-------- Source information --------

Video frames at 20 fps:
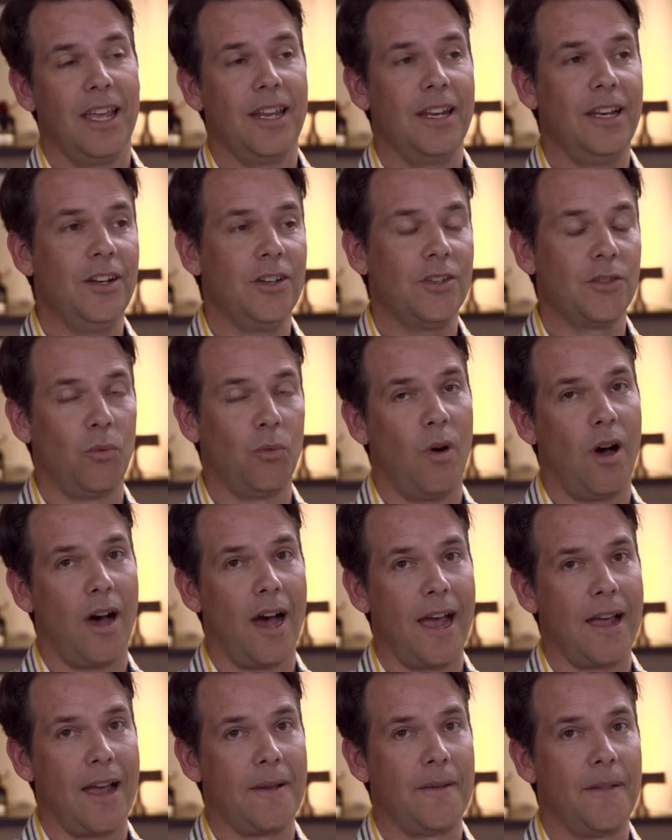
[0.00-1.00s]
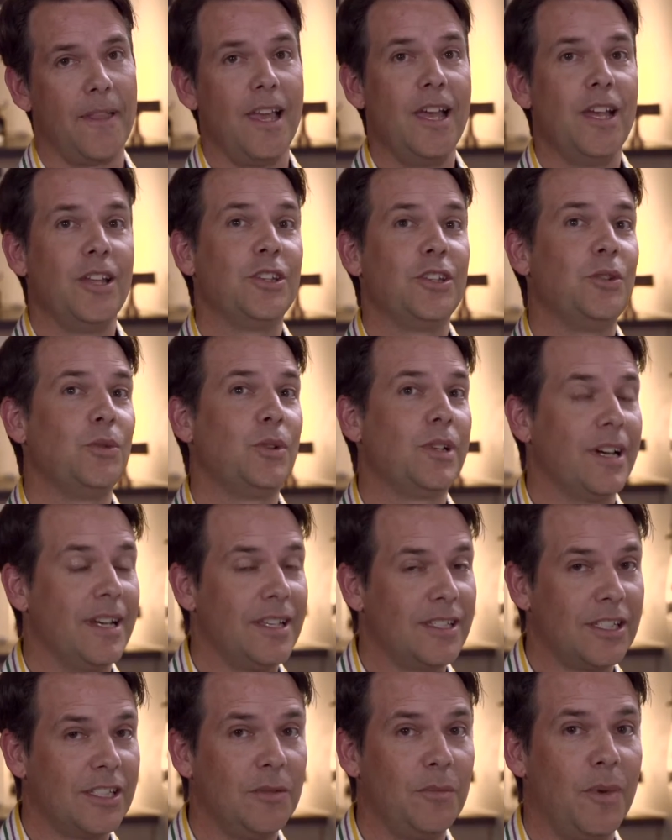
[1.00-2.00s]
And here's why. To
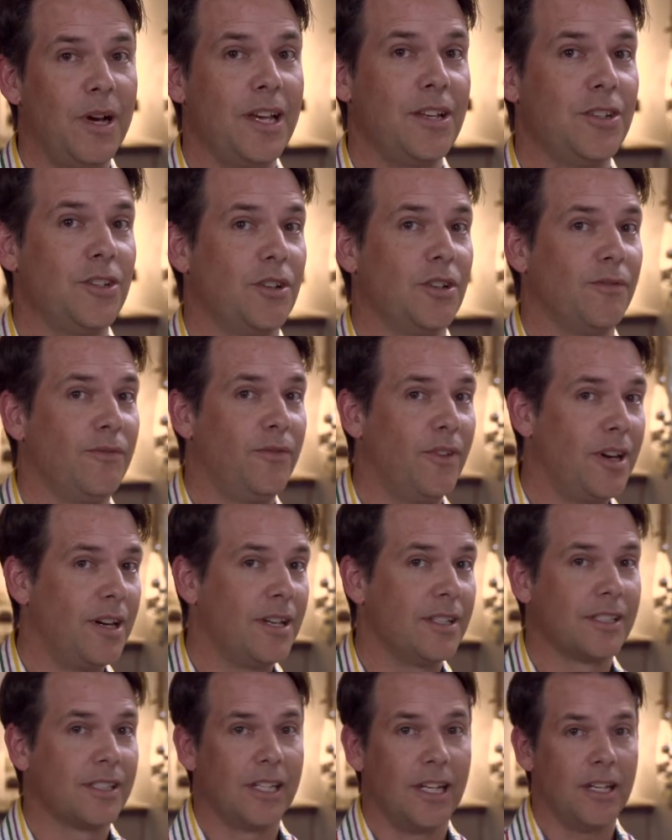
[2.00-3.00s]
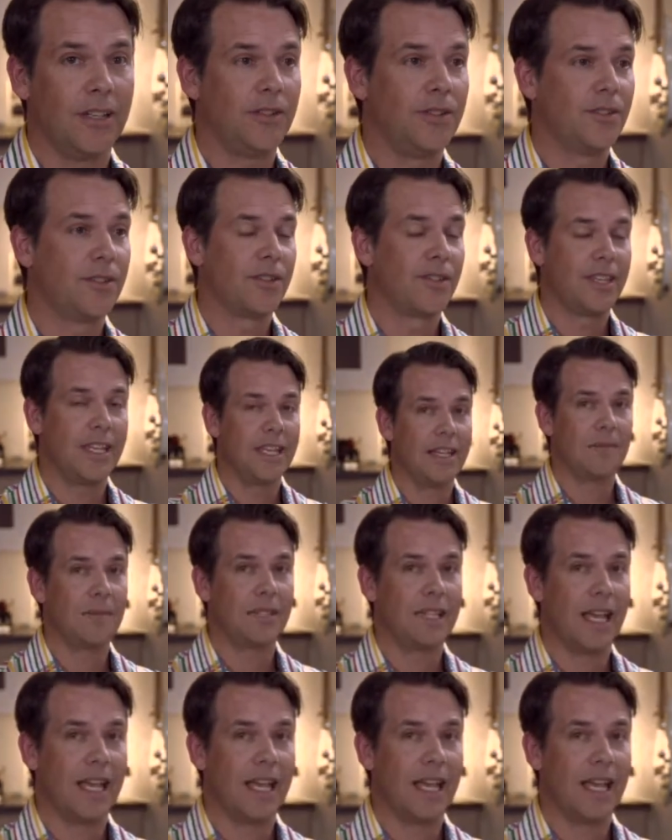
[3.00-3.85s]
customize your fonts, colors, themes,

--------
-------- Source information --------

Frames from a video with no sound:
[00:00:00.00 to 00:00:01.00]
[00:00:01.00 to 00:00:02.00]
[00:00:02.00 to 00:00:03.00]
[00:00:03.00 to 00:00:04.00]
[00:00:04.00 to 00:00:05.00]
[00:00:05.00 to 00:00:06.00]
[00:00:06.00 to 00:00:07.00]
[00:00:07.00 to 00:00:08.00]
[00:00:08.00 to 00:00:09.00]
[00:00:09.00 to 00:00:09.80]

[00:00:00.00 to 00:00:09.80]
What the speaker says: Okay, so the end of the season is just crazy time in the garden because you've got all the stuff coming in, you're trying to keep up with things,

--------

*Work to complete*:
Scan the lines above for "[00:00:03.00 to 00:00:04.00]" and for "What the speaker". Repeat exactly the line holding each of them and every line in between.

*Solution*:
[00:00:03.00 to 00:00:04.00]
[00:00:04.00 to 00:00:05.00]
[00:00:05.00 to 00:00:06.00]
[00:00:06.00 to 00:00:07.00]
[00:00:07.00 to 00:00:08.00]
[00:00:08.00 to 00:00:09.00]
[00:00:09.00 to 00:00:09.80]

[00:00:00.00 to 00:00:09.80]
What the speaker says: Okay, so the end of the season is just crazy time in the garden because you've got all the stuff coming in, you're trying to keep up with things,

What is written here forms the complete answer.